Tiantian Xu
Wolf Prize Laureate in Architecture 2025

Tiantian Xu
Award citation:
“For her architecture that transformed villages throughout China economically, socially, and culturally”.
Prize share:
None
Tiantian Xu (1975, China) grew up during a time of significant transformation in Chinese society. She attributes her early architectural interests to her childhood home in Fujian, a vast compound that housed more than 100 people.
The traditional structure, with its layered courtyards and interwoven corridors, left a lasting impression on her, standing out in her memory for its beauty and communal spirit. Xu earned her Bachelor of Architecture from Tsinghua University in Beijing and later obtained a Master of Architecture in Urban Design (MAUD) from the Harvard Graduate School of Design. Following her studies, she worked for three years in Boston before briefly joining OMA in Rotterdam.
In 2004, at the height of China’s rapid urbanization, Xu returned home to establish her own firm, DnA (Design and Architecture). Since then, she has been at the forefront of a pioneering approach to rural development—one that contrasts with the sweeping, uniform strategies that characterized China’s urban expansion. Instead of large-scale interventions, she applies a method akin to “architectural acupuncture,” carefully identifying key pressure points and integrating local materials and construction techniques. Her work prioritizes collectivity and communal space, fostering a rural transformation rooted in sensitivity and sustainability.
Xu advocates for a holistic approach to practice, using architecture to construct social, economic, ecological, cultural, and heritage opportunities in rural China. DnA has helped revitalize small villages across Sonyang County, for example, building over 20 public structures, including the Shime bridge, which joins two villages that had been separated by a flood; an outdoor Bamboo Pavilion that was constructed by villagers; and a Water Conservatory Center. Many of Tiantian Xu’s projects have bolstered local economies and improved work environments, including the Brown Sugar Factory in Xing Village, a Tofu Factory in Caizhai Village, the Huiming Tea Space on the Chimu Mountain, and a Rice Wine Factory. Perhaps the most dramatic of her rural projects is her delicate transformation on nine abandoned stone quarries in Jinyun county, resulting in a extraordinary, environmentally sensitive public infrastructure that has stimulated regional development while making visible an important cultural and economic history.
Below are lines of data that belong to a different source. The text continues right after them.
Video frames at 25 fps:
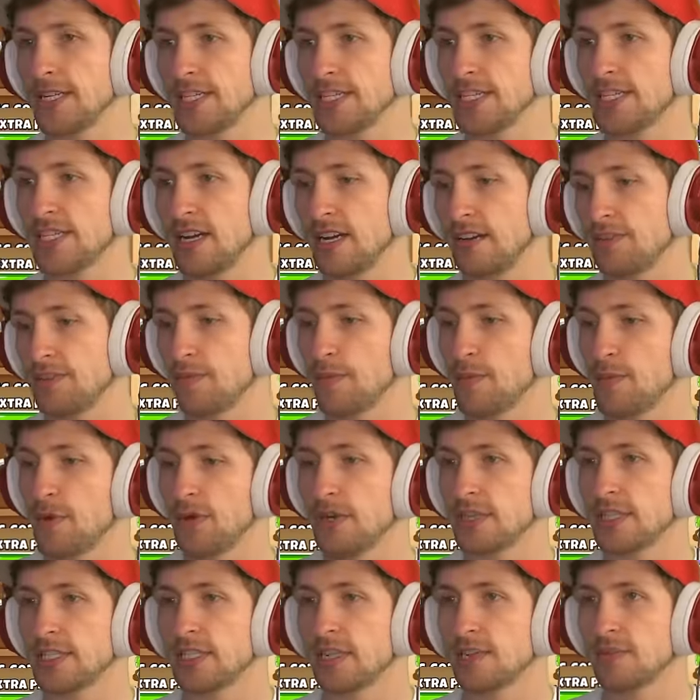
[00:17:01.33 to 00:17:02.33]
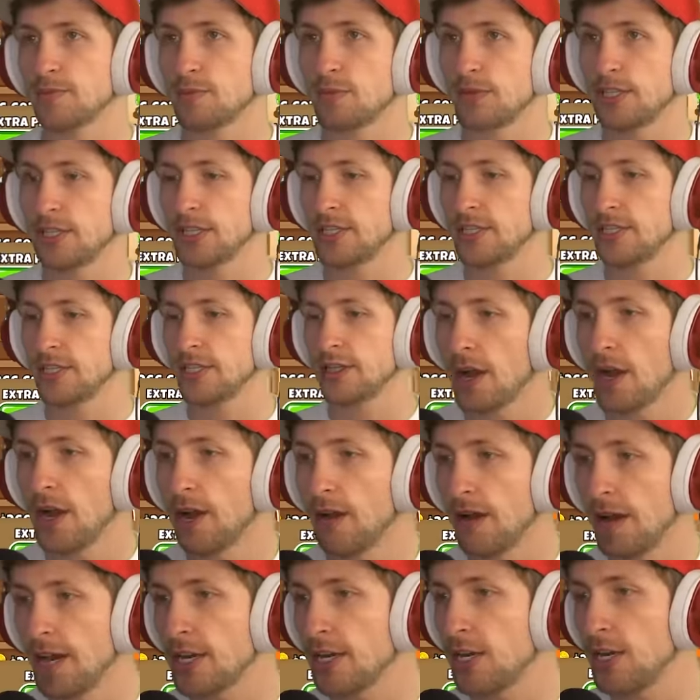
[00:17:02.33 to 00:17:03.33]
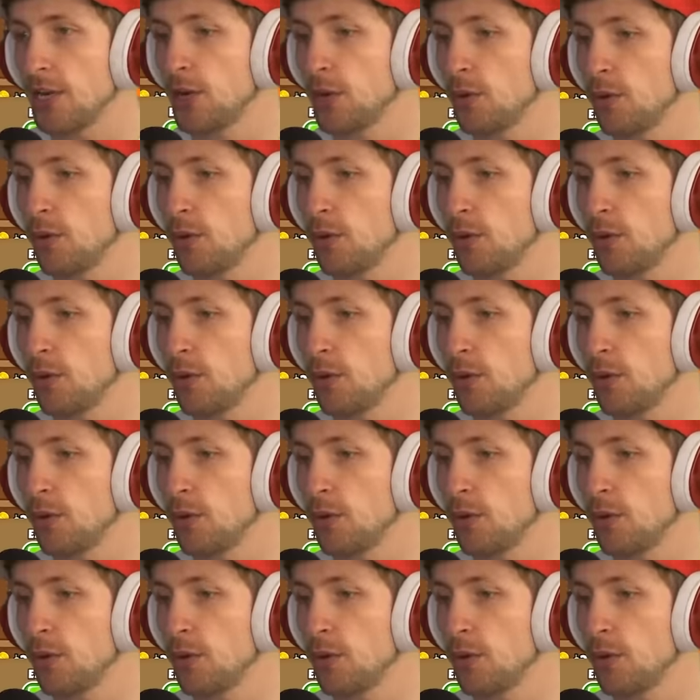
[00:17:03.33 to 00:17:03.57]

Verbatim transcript: stuff. Burny stuff's pretty good. All right, new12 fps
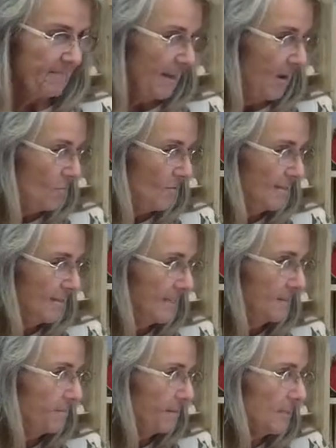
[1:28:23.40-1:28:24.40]
I want to
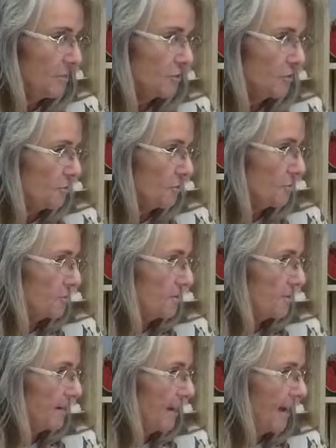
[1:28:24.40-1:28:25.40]
see pictures.
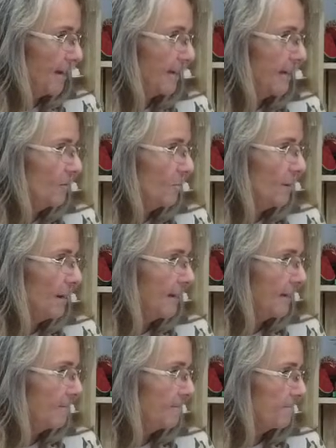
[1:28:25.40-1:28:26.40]
I can't
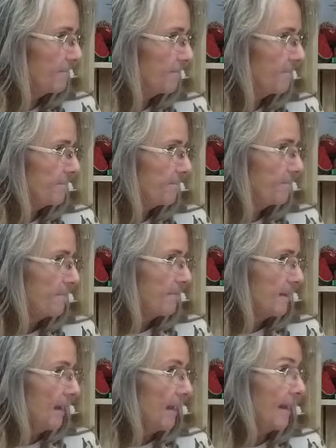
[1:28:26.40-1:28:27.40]
wait.
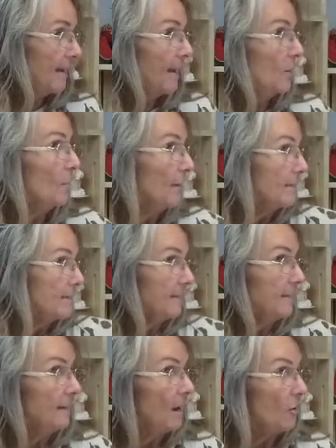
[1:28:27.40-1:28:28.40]
And I can't wait to
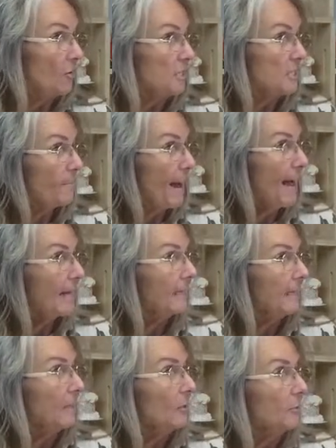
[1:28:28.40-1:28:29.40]
get all the
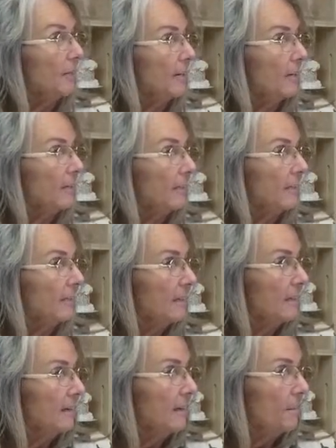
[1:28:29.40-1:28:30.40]
spackling on there and
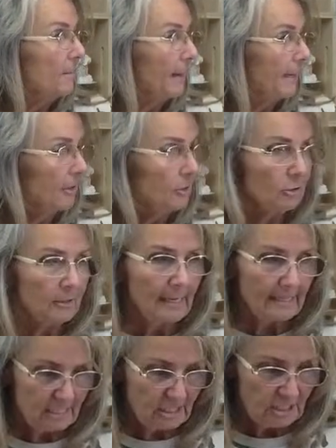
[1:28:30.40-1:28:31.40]
make it look
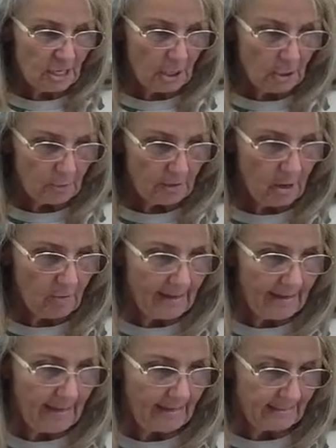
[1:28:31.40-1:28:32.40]
like snow and all
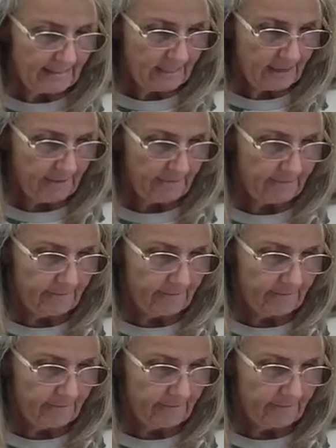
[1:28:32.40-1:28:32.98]
that kind of stuff.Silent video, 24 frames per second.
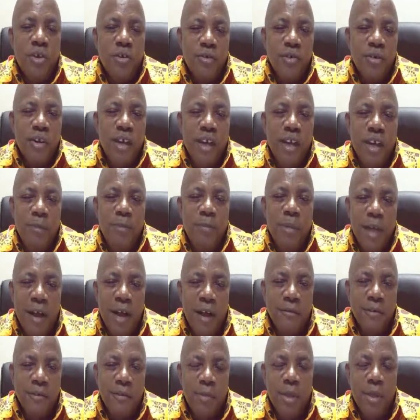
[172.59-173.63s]
so the cake
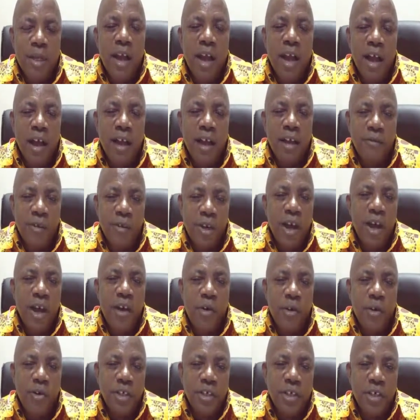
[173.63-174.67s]
becomes bigger and we can
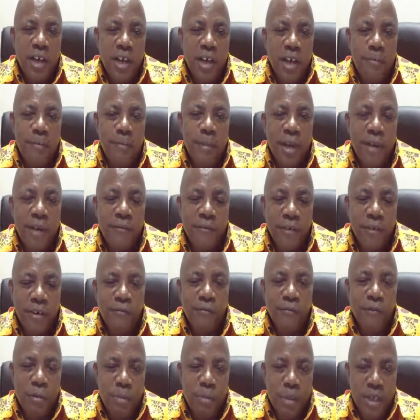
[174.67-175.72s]
all share and benefit
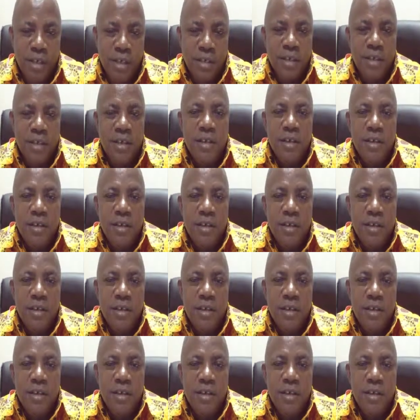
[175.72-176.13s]
from it.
Tiantian Xu’s architecture is remarkably consistent: she favors natural materials such as wood, brick, stone, used sparingly but to great effect. Simple detailing foregrounds the materials themselves, rendering these projects – many of which are quite large in scale – surprisingly serene. Her architecture has transformed local village economies, making production more efficient, but also more elevated, more elegant.
Tiantian Xu is awarded the Wolf Prize both for her outstanding design talent, as well as for her sensitivity and innovation in using that talent to the economic, social and cultural betterment of villages throughout rural China. Her work can be characterized as timeless and timely, paving the way to a better future – a time that lies ahead.